High-Profile Cinematographers Ask Hollywood to Ban Live Guns Following 'Rust' Tragedy

Following the death of Halyna Hutchins on the set of the upcoming Western Rust, around 200 high-profile Hollywood cinematographers have signed a letter asking the film industry to ban "functional firearms" on movie sets.

The letter, obtained by The Hollywood Reporter, was released Tuesday and featured the signatures of a number of well-respected directors of photography.

"We are Halyna Hutchins' fellow directors of photography and we vow to not let her death be in vain," the letter wrote. "We are calling for immediate action from our union leadership, our producers and our lawmakers to affect unified change on our behalf: BAN all FUNCTIONAL FIREARMS on set."

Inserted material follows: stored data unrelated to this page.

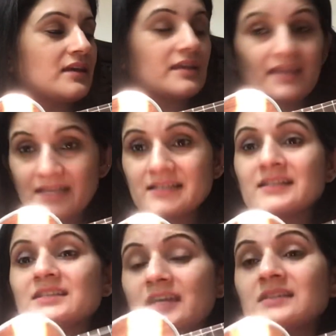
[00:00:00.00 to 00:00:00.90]
yes,
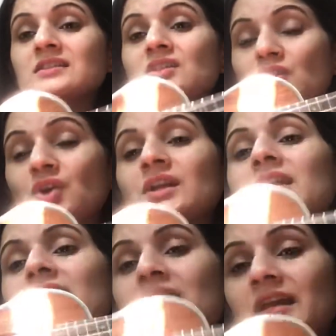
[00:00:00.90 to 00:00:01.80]
it does look
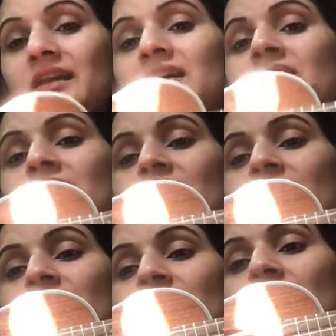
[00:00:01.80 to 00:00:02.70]
like
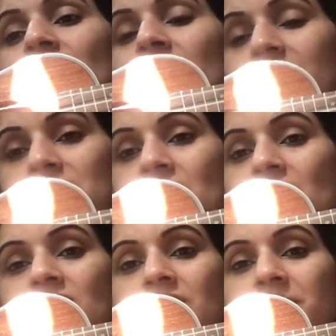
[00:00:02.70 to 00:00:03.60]
a
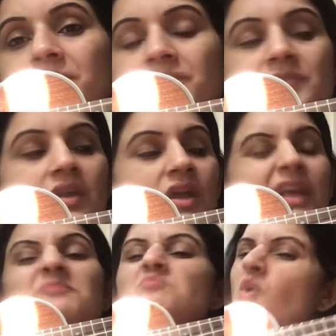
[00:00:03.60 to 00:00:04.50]
guitar.
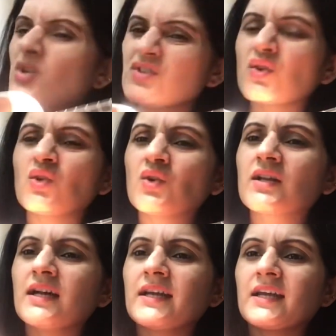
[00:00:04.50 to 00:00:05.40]
It more so looked
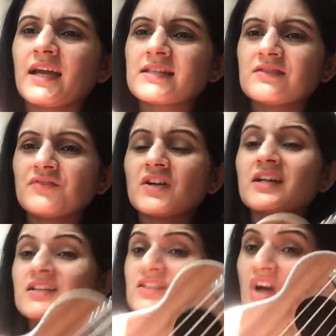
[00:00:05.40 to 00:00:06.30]
like as if a
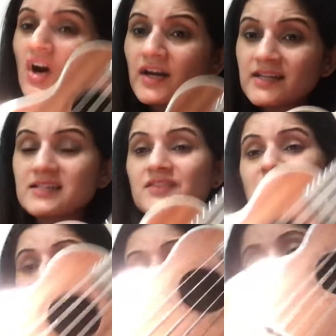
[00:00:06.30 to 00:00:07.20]
guitar has
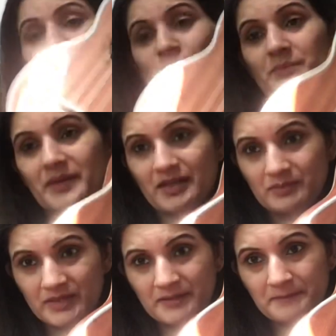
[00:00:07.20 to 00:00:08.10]
given birth to a
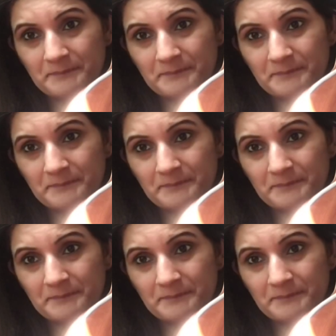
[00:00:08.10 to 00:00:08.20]
baby.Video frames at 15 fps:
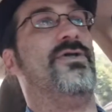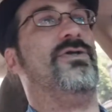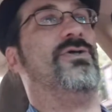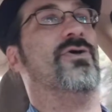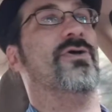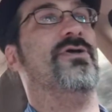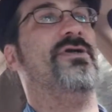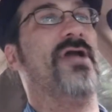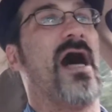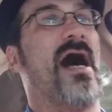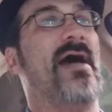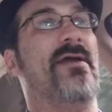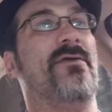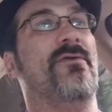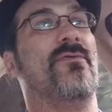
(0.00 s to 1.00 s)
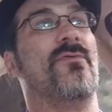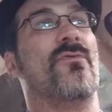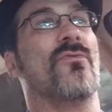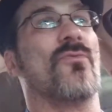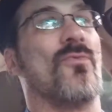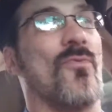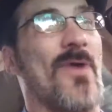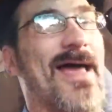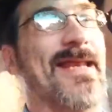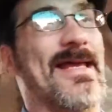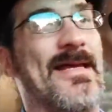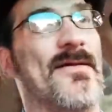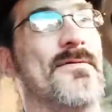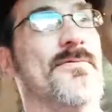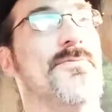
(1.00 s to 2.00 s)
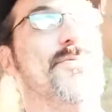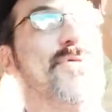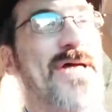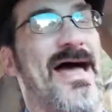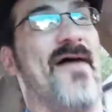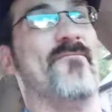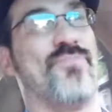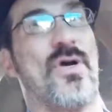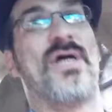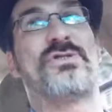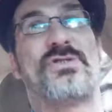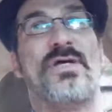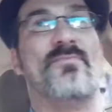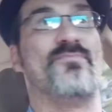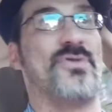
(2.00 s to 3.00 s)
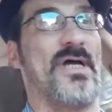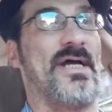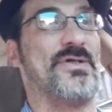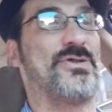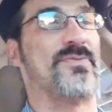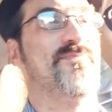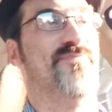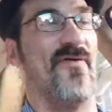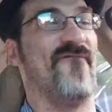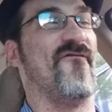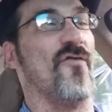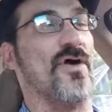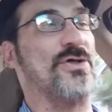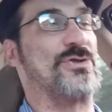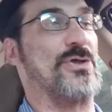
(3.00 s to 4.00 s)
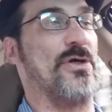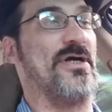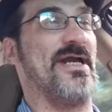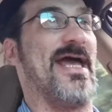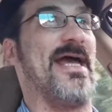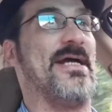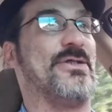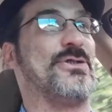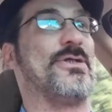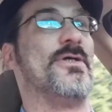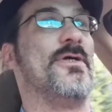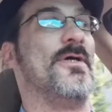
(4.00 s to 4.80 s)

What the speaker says: You're not ready to have breast implants before a certain age.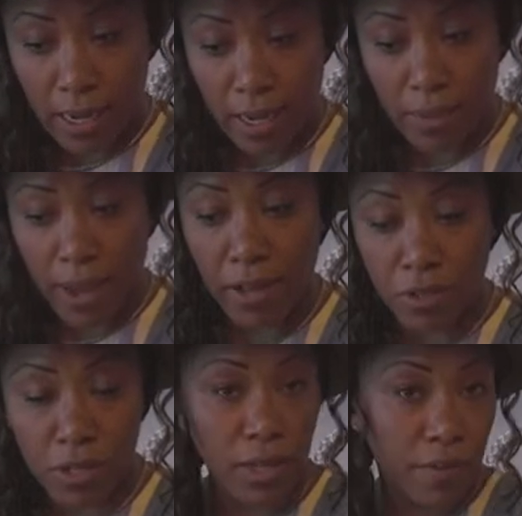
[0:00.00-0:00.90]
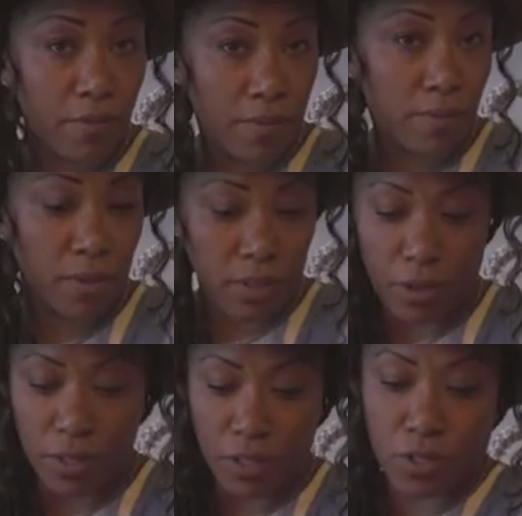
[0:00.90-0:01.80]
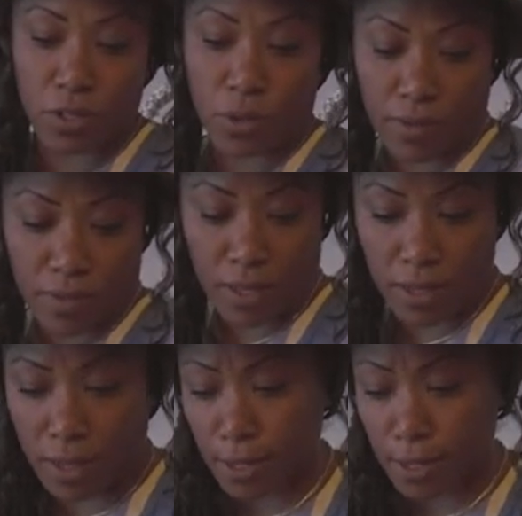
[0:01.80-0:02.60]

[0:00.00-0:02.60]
Um, I also love. You know, this is sort of the.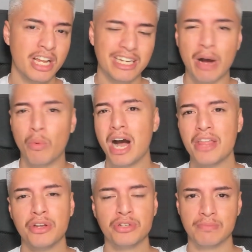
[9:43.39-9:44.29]
Now, why are
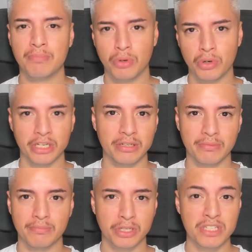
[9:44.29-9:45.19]
those important?
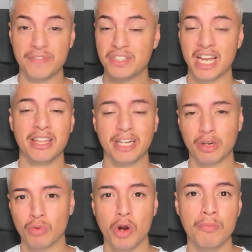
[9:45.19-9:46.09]
Because if you sound like a
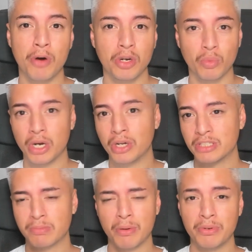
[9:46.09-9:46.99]
robot, well, it's
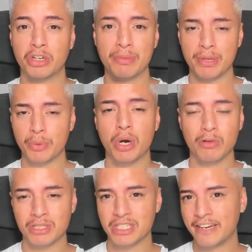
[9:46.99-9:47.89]
probably not going to be well
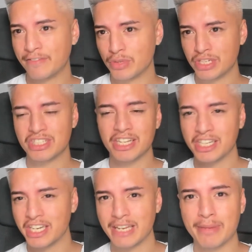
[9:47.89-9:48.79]
received when you send an
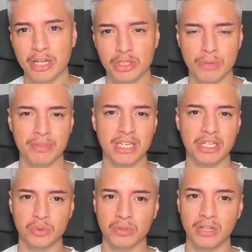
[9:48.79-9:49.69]
email to a
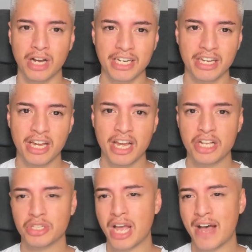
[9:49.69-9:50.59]
potential client.
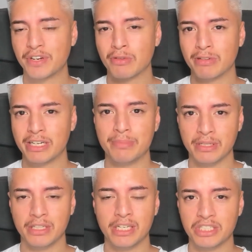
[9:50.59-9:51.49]
So having a
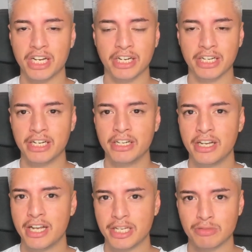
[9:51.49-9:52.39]
readability checker
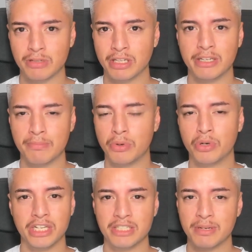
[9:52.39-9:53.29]
is really
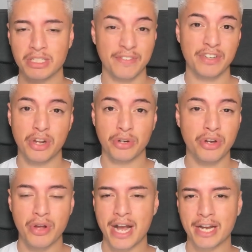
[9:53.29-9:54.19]
important, especially if you don't
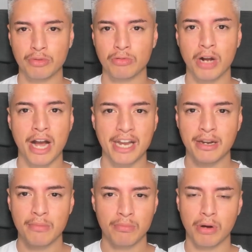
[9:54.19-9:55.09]
know how to write
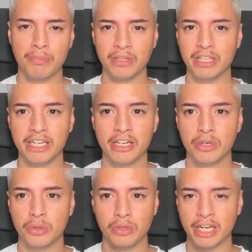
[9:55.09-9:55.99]
properly
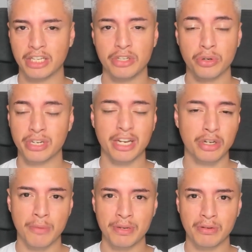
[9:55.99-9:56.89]
or like you're not good at
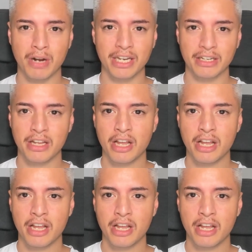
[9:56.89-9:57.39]
copywriting.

The letter also stated that the cinematographers would not "knowingly work on projects using FUNCTIONAL FIREARMS for filming purposes."

"We won't sit back and wait for the industry to change. We have a duty to effect change within the industry ourselves," the letter continued.

Some of the notable names listed on the letter include Rachel Morrison (Black Panther, Dope), Mandy Walker (Hidden Figures, Mulan), and Greig Fraser (Zero Dark Thirty, Rogue One).

Also signing the letter was Stephen Lighthill, president of the American Society of Cinematographers.

The signatories added their names as independent filmmakers, and were reportedly not representing an organization, union, or guild.

Hollywood Sign
A view of the Hollywood Sign in Los Angeles, California. James D. Morgan/Getty

Outrage and calls for reform have come in the wake of the Rust shooting in New Mexico in October, in which actor Alec Baldwin fired a prop weapon that was unknowingly loaded with live ammunition. A projectile shot from the gun, killing Hutchins and injuring the film's director, Joel Souza.

The shooting was attributed to a number of failures on set, and crew members had reportedly called the gun 'cold' - or safe to fire - without checking to see if it was loaded.

A number of crew members had previously walked off the set, and the replacement crew was non-unionized and reportedly unaware of many of the protocols surrounding the use of prop guns.

The CEO of Independent Studio Services (ISS), one of Hollywood's largest prop makers and armorers, previously told Newsweek over the phone that nearly every on-set safety measure had failed.

Politicians have also called for Hollywood to change the way it handles guns. Los Angeles City Councilman Paul Koretz recently called for legislation that would ban live ammunition on set.

Additionally, California state Senator Dave Cortese has also said that he will be introducing similar legislation pushing to ban live ammunition and firearms on-set.

While laws may eventually be passed, some influential industry names have already taken matters into their own hands.

Alexi Hawley, the showrunner of ABC's The Rookie, told his cast and crew that he would be banning live guns from his show's set, and that only air-soft guns would be allowed moving forward. He added that any needed gunfire effects would be added in post-production.

"As of today, it is now policy on The Rookie that all gunfire on set will be air-soft guns with CG muzzle flashes added in post," Hawley stated.

Newsweek reached out to the American Society of Cinematographers, but the organization declined comment.